Emails being bounced – Resellers (Resolved)

We have uncovered a client account that has been sending out large quantities of spam from our ceres reseller server. Unfortunately this has resulted in a number of blacklists adding our IP address. We have taken measures to prevent further issues, and have been contacting the list maintainers to expedite the restoration of the reputation of this server’s main IP address.

We apologise for the inconvenience this has caused, and would like to assure you that we are dealing with the matter as swiftly as we can.

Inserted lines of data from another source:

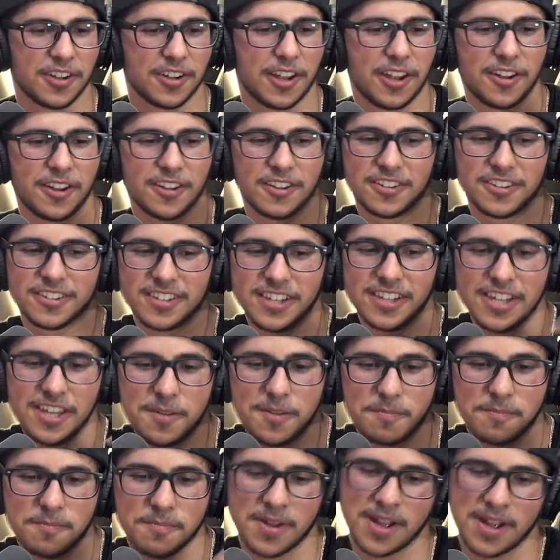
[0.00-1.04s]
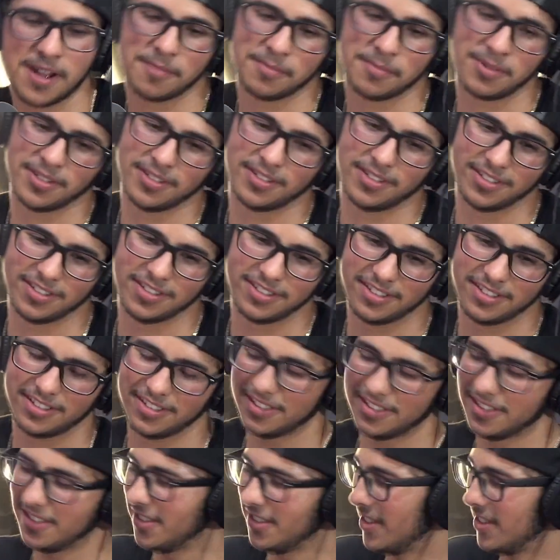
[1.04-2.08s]
can sleep, mama.
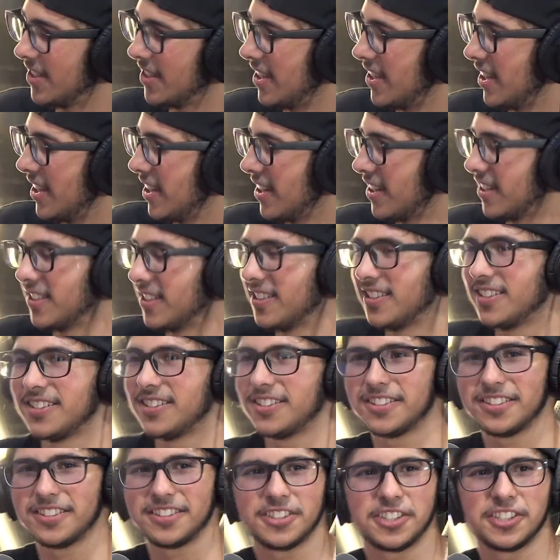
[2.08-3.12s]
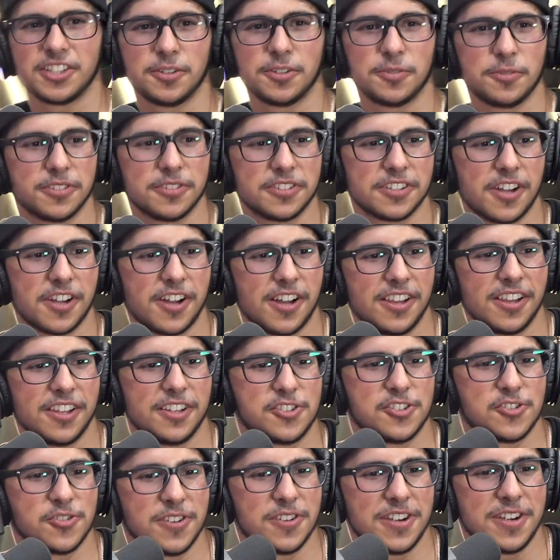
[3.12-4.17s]
This shit was all a
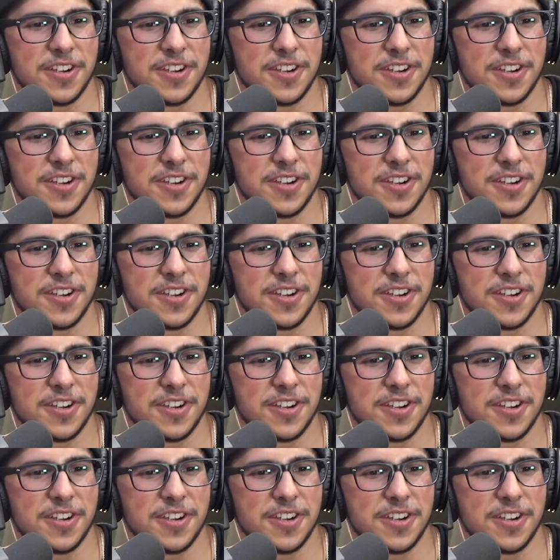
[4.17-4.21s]
dream,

Update 11:44: Normal delivery has been restored – http://www.spamcop.net/w3m?action=blcheck&ip=77.72.4.98

Tagged ,

Emergency Maintenance (Completed)

UPDATE 01:34 Wednesday 21st December 

The network maintenance has now been completed. We have re-arranged the core network, upgraded software across the board and installed the first stage of new equipment to replace the failed equipment from last months outage.

—————————————————————————

Our systems have notified us that our core switches are operating at too high a temperature.

As a result we will be moving the switches tonight, after midnight, and expect that there could be up to 10 minutes of downtime, though we will seek to minimise disruption as much as possible.

Hopefully this planned action will not cause significant inconvenience, and is certainly more desirable than being plunged in to an unplanned outage through hardware failure.

All email will be kept and held br StriKe and delivered when the network comes back up.

Thank you for your patience and understanding.

Dublin & Homer Migration (Complete)

Important Update – Users may experience mail problems if still using the .purplecloud.com mail server. Please use mail.<YOURDOMAIN> instead. Webmail is now at <YOURDOMAIN>/webmail

If you’ve have MySQL errors it’s likely because cPanel doesn’t permit the main account user being a database user too (we didn’t realise this would happen and have been fixing as many as possible)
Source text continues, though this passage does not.